(Data shown begins)

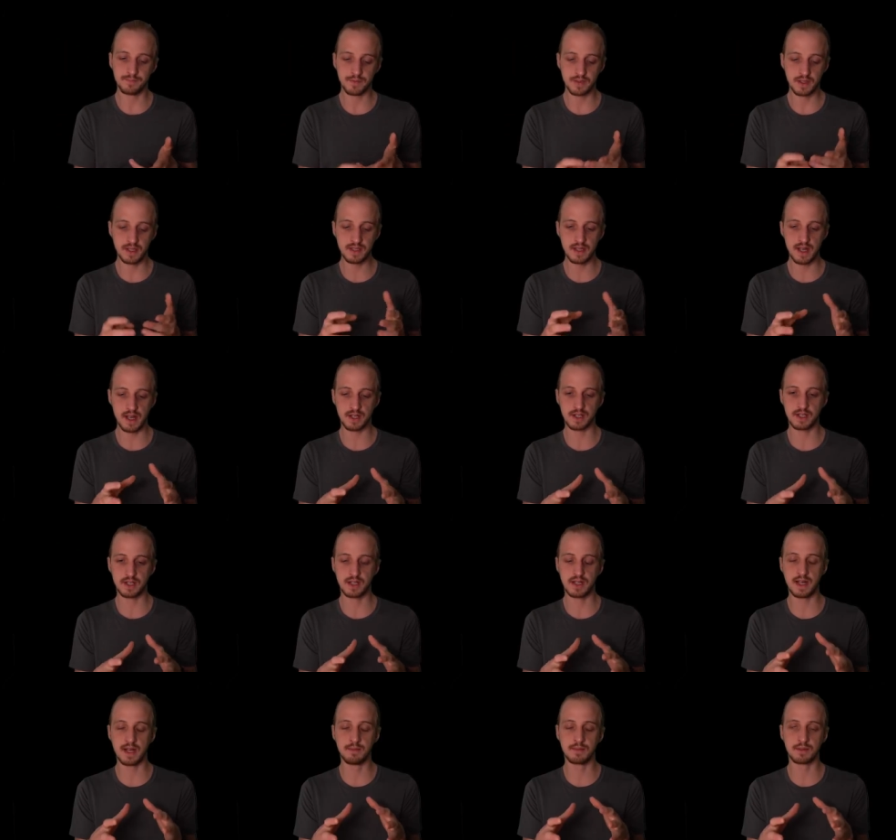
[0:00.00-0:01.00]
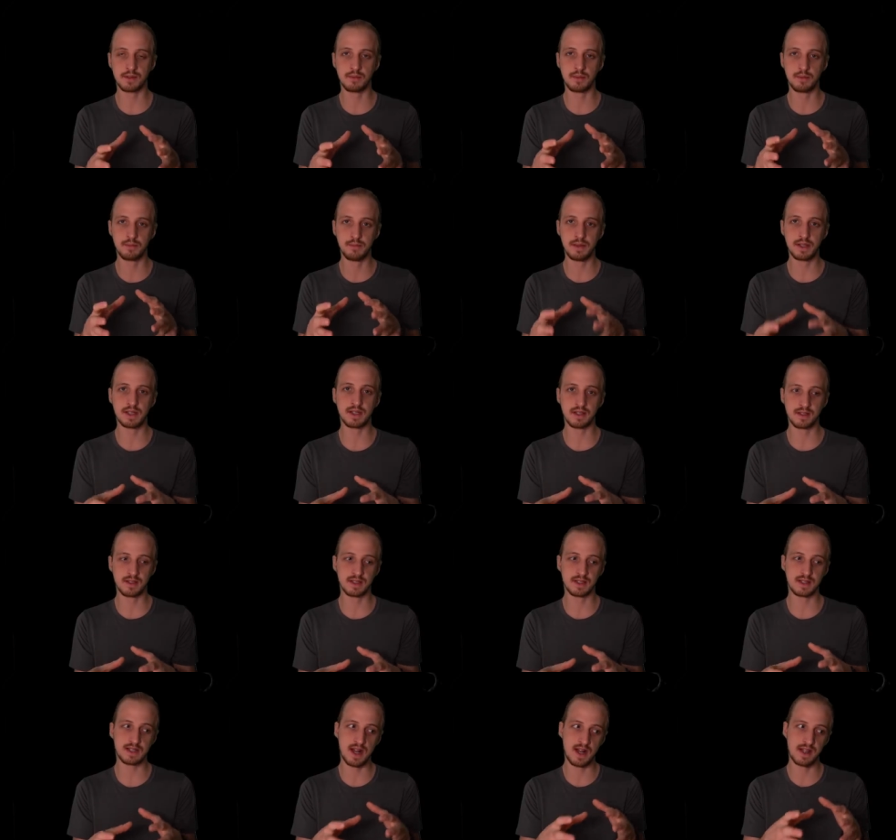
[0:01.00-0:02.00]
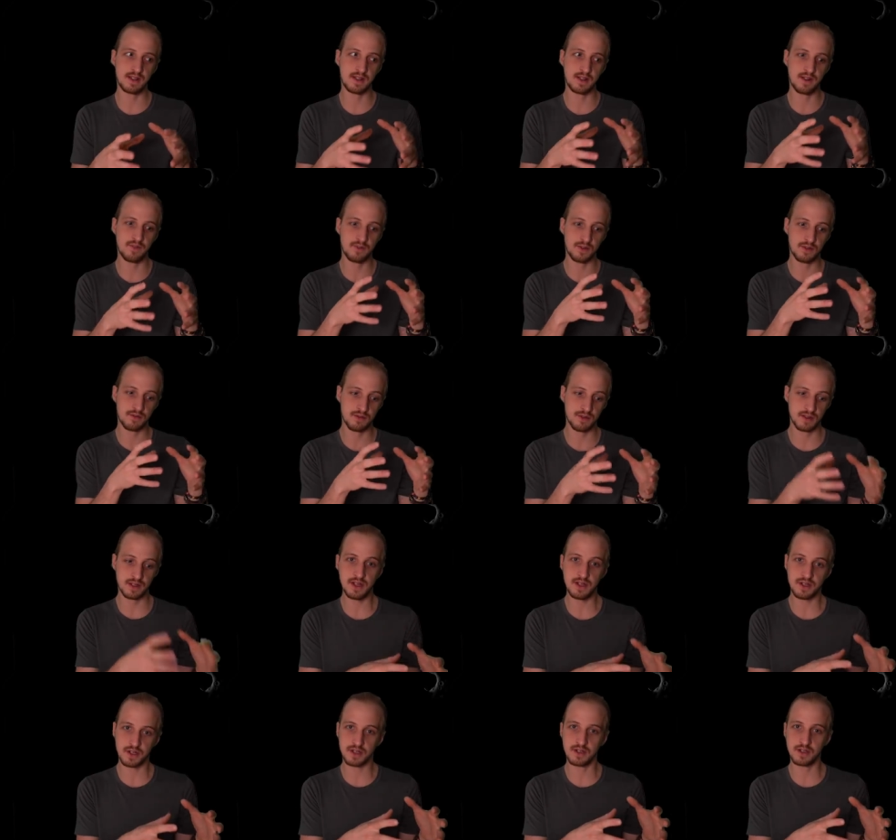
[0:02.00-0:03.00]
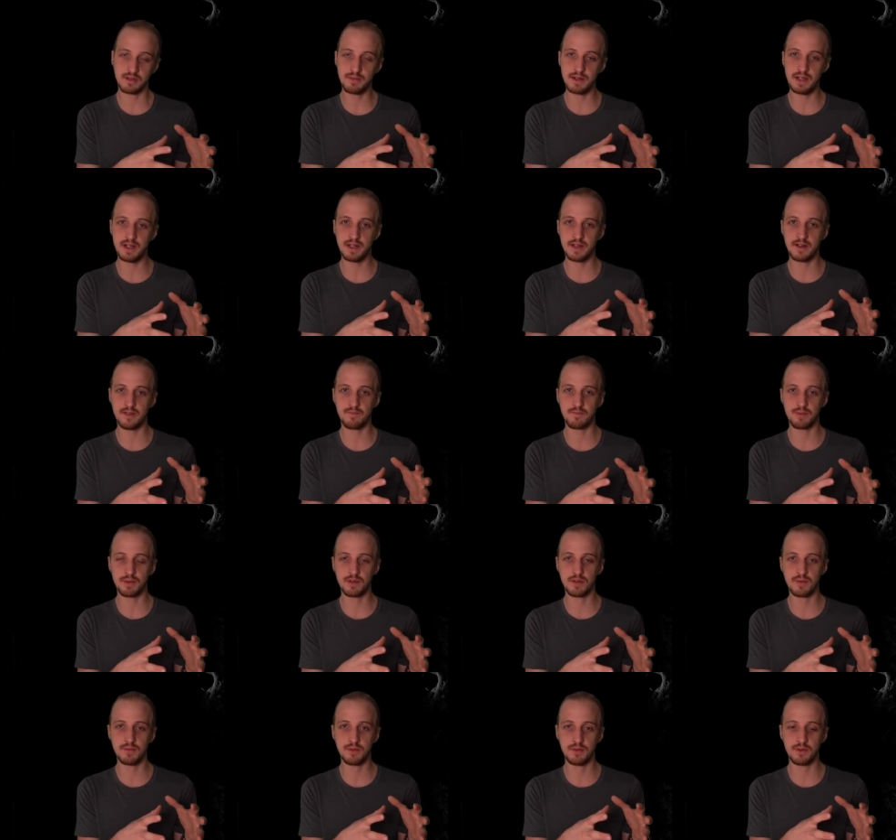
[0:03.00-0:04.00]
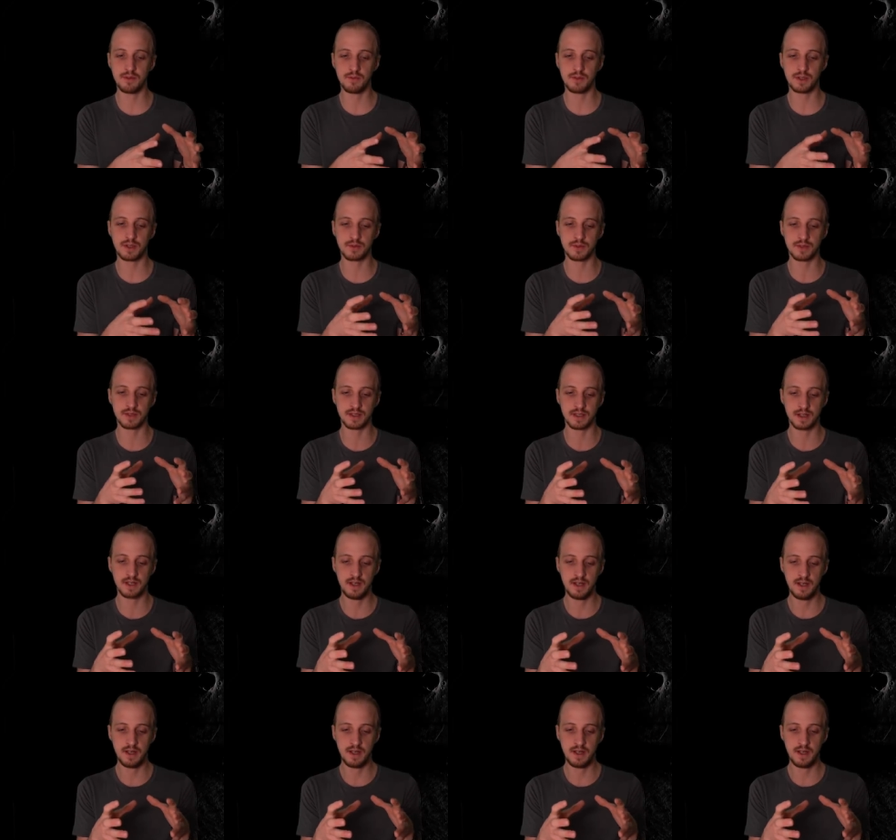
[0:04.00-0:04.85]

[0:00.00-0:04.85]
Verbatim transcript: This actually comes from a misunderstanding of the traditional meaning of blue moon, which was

(Data shown ends)
(Data shown begins)

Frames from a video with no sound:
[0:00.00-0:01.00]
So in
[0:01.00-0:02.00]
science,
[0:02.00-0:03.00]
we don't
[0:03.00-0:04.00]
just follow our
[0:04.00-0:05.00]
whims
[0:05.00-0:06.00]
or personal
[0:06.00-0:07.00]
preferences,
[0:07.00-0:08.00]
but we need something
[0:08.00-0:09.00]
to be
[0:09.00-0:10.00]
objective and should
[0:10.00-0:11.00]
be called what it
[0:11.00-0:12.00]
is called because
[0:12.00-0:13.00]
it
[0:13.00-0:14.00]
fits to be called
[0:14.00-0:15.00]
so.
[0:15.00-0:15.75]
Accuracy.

(Data shown ends)

What this task involves
Copy out every line of the data in which the word "from" is found.

Result of the exercise
Verbatim transcript: This actually comes from a misunderstanding of the traditional meaning of blue moon, which was
Frames from a video with no sound:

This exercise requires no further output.